In 1870 MacCarthy interrupted his studies to join an ambulance unit attached to a regiment of franc-tireurs in the Franco-Prussian War. After working as resident clinical assistant at the Mater Misericordiae Hospital, Dublin, he received the licentiate of the King and Queen's College of Physicians in Ireland in 1872. He practised briefly at Manchester, England, before returning to Fethard where he married Anastasia Theresa Cantwell on 24 September 1873. By 1877 he had moved to Clonmel, Tipperary, where he had an extensive practice. After his wife's death he married Marion Cuddihy, a contralto, in Dublin on 25 June 1881. In 1884 he graduated M.D. at the University of Brussels and was admitted a fellow of the Royal College of Surgeons in Ireland.

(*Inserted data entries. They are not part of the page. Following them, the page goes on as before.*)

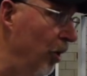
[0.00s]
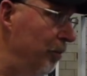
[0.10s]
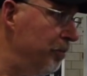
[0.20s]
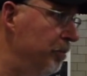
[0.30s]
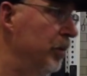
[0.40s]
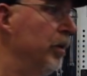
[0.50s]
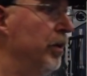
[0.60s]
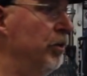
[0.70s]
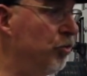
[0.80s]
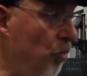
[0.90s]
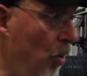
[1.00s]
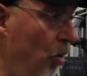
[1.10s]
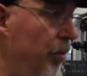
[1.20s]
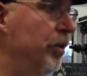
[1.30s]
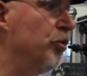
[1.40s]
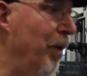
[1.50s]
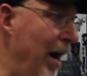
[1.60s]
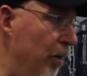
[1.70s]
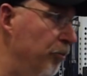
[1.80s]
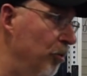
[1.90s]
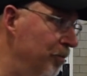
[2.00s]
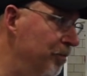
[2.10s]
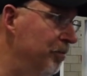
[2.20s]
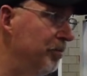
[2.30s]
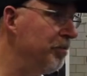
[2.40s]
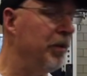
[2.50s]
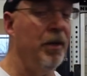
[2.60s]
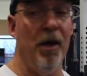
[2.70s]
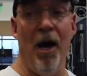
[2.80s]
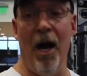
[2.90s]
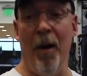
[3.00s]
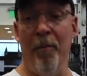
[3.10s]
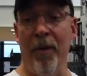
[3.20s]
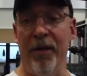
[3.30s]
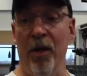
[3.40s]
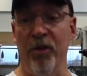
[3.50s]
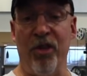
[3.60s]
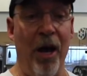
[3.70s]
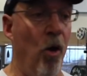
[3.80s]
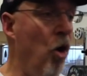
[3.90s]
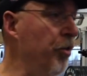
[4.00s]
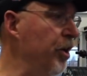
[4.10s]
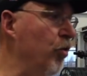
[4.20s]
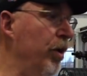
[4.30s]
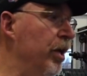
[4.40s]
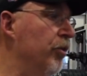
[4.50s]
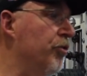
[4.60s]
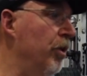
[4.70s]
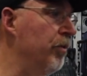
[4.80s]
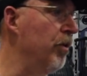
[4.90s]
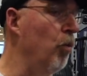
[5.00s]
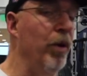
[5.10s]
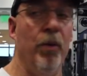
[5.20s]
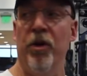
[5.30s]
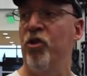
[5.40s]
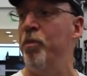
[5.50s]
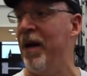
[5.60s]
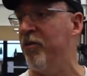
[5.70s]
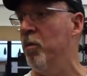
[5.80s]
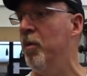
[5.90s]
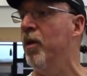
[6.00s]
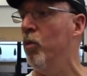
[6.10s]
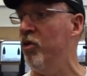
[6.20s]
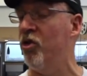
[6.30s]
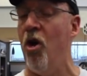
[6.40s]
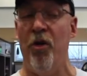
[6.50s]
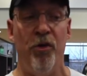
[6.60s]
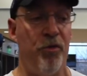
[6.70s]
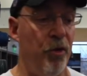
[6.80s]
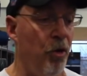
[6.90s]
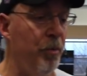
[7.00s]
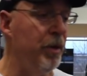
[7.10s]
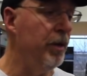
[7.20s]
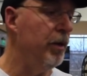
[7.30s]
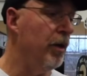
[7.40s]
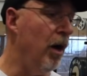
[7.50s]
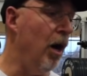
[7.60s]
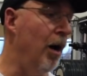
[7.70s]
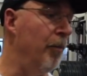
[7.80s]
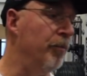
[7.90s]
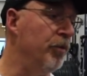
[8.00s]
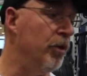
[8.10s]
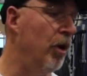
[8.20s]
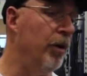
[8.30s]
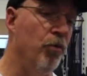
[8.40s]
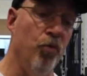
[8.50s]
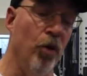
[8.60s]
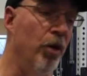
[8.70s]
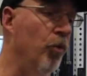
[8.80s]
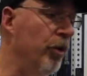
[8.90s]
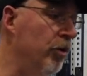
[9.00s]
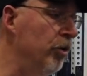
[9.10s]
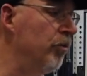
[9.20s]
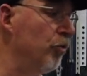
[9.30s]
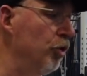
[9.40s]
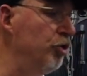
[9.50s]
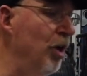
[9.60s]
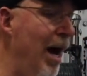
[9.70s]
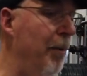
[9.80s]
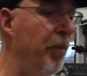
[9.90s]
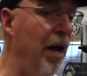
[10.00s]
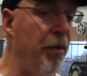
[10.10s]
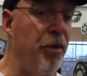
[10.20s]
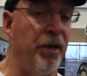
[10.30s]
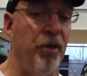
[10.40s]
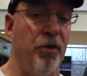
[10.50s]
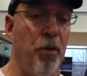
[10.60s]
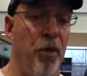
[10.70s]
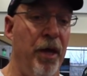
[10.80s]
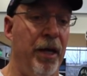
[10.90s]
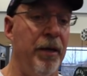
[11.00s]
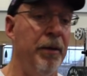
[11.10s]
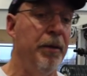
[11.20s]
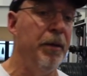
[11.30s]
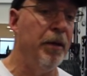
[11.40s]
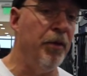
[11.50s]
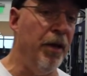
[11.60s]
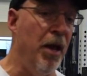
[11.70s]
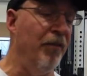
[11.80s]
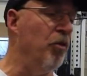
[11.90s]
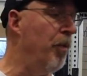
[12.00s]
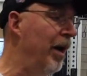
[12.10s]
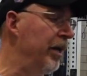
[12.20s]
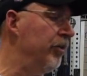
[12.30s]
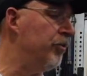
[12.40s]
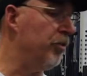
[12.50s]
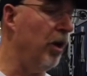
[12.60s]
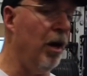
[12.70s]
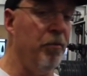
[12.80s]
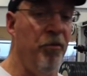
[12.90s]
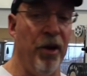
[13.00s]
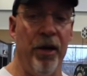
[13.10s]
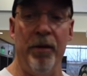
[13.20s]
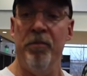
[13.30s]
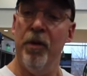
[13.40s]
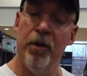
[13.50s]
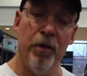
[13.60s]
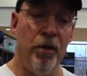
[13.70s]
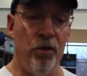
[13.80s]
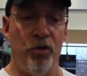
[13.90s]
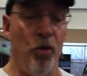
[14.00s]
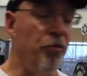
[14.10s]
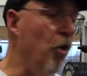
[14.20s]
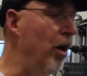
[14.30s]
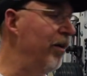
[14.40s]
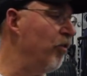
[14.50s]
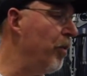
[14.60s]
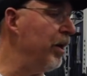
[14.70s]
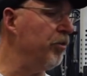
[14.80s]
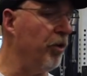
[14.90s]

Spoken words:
jump, he's strong, he's powerful. He's got all the ingredients that we would expect from him and that we saw in his film. A really, really good job. But I think that the thing that everybody is everybody's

In poor health, MacCarthy migrated to Sydney late that year with his family and an introduction from the Archbishop of Cashel to Cardinal Patrick Moran. He soon established a wide practice in Elizabeth Street, became an honorary physician and surgeon at St Vincent's Hospital and personal physician to Moran, and was known as 'a gentle and skilful surgeon'. In the 1890s he belonged to the Royal Society of New South Wales and investigated psychic phenomena.
Prominent in the Catholic and Irish communities, he was chairman of the '98 Centenary Celebration Committee and designed the monument erected over the grave of Michael Dwyer, 'the Wicklow Chief', self-exiled to Australia in 1805. An ardent constitutional Home Ruler and supporter of the Redmonds, he was chairman of the New South Wales Home Rule executive. He deplored the 1916 Easter rebellion.

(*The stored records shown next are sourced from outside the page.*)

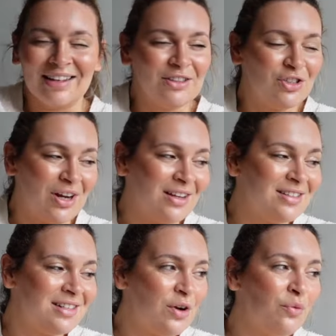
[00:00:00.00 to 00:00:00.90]
It's
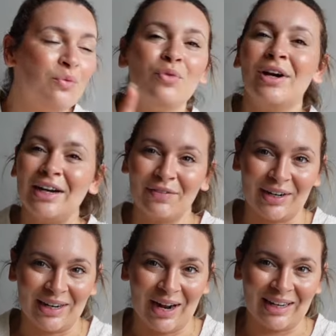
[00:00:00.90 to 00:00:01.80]
just really,
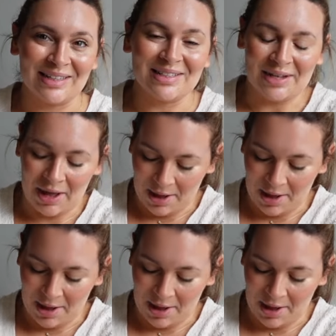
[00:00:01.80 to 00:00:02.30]
really nice.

MacCarthy had a natural talent for music, painting and sculpture. He composed several comic operas including Lady Nora which was staged at Her Majesty's Theatre, Sydney, wrote patriotic war-songs including 'The Toast is “Anzac!” Gentlemen', lectured and wrote on music and in 1912 helped to establish the Tom Moore concerts at which he was an accompanist. His paintings were mainly on religious themes; however, Sarah Bernhardt sat for him for a portrait as Cleopatra in 1891. Although entirely self-taught, he excelled as a sculptor: marble portrait-busts of violinist Mischa Elman, the statuette, 'Ils ne Passeront pas', embodying the spirit of France, and the bas-reliefs at the Waverley monument were among his best works. His life-size bust of Napoleon was exhibited in the 1915 Panama-Pacific International Exposition, San Francisco.

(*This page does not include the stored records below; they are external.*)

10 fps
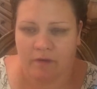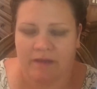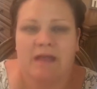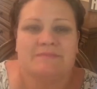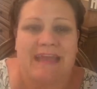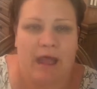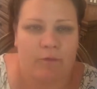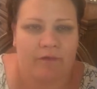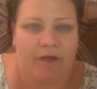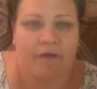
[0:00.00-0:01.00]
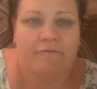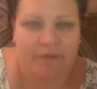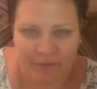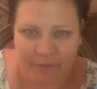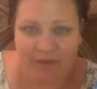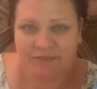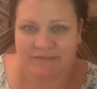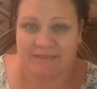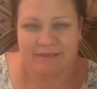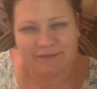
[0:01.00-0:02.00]
or it comes out of you, I
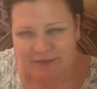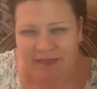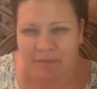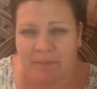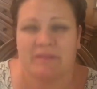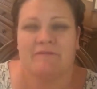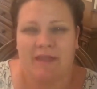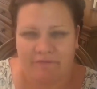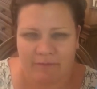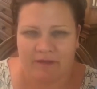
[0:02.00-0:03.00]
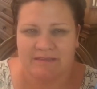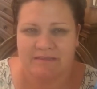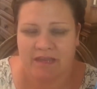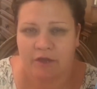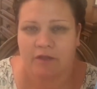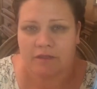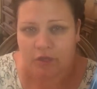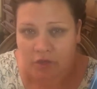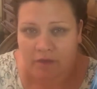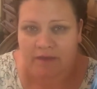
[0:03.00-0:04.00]
should say, because I believe everyone is inherently
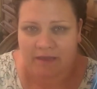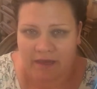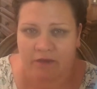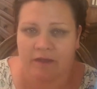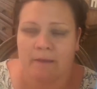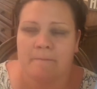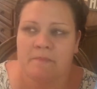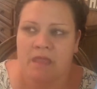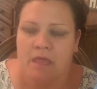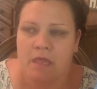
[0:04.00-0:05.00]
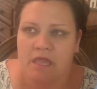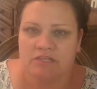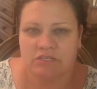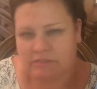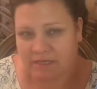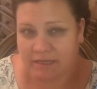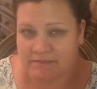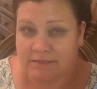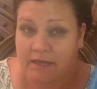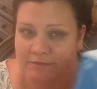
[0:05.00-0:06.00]
good and caring. It's just they
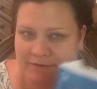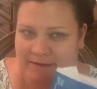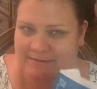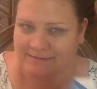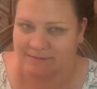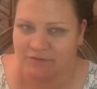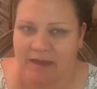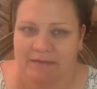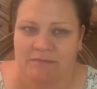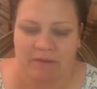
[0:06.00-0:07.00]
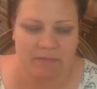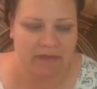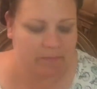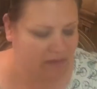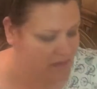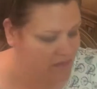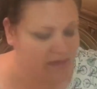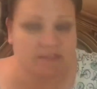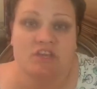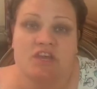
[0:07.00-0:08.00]
get sidetracked and distracted by many, many
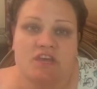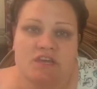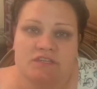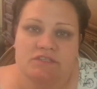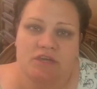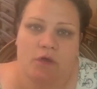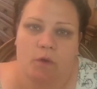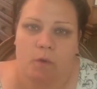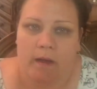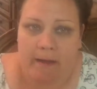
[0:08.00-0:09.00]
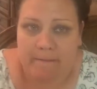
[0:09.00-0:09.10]
things. So,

Charles MacCarthy, genial, ever-generous helper of the poor and friend of struggling artistic talent, died at his Elizabeth Street home on 7 June 1919 and, after a requiem Mass in St Mary's Cathedral, was buried in Waverley cemetery near the '98 memorial. He was survived by a son and daughter of his first marriage and by his wife and their daughter Maude, a celebrated violinist, who were both living in England.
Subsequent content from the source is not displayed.